European emigration
European emigration is the successive emigration waves from the European continent to other continents. The origins of the various European diasporas can be traced to the people who left the European nation states or stateless ethnic communities on the European continent. From 1500 to the mid-20th century, 60–65 million people left Europe, of which less than 9% went to tropical areas (the Caribbean, Asia, and Africa).

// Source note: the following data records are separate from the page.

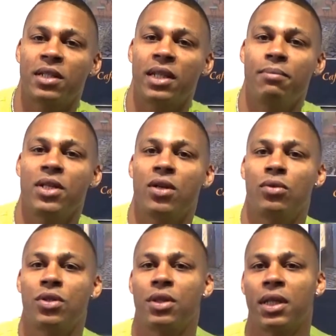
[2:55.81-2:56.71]
Let me know
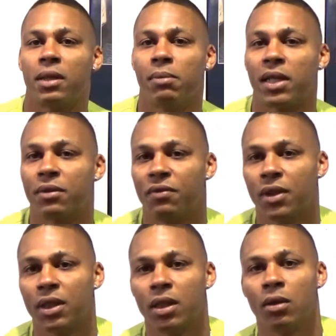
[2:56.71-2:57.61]
what you think about the
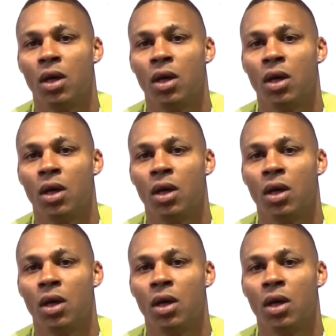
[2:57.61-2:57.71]
video.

From 1815 to 1932, 65 million people left Europe, primarily to areas of European settlement in North and South America, with the largest numbers going to the United States and Canada, Cuba, and the southern cone region of South America, including Argentina, southern Brazil, Chile, and Uruguay, in addition to Australia, New Zealand, South Africa, and Siberia. These populations also multiplied rapidly in their new habitat; much more so than the populations of Africa and Asia. As a result, on the eve of World War I, 38% of the world's total population was of European ancestry. Most European emigrants to the Americas came from Italy, Germany, France, Ireland, United Kingdom, Spain, Portugal, Poland, Greece, Hungary, Netherlands, Austria, Norway, Sweden, Denmark, Armenia, Lithuania, Russia, and Ukraine.
More contemporary, European emigration can also refer to emigration from one European country to another, especially in the context of the internal mobility in the European Union (intra-EU mobility) or mobility within the Eurasian Union.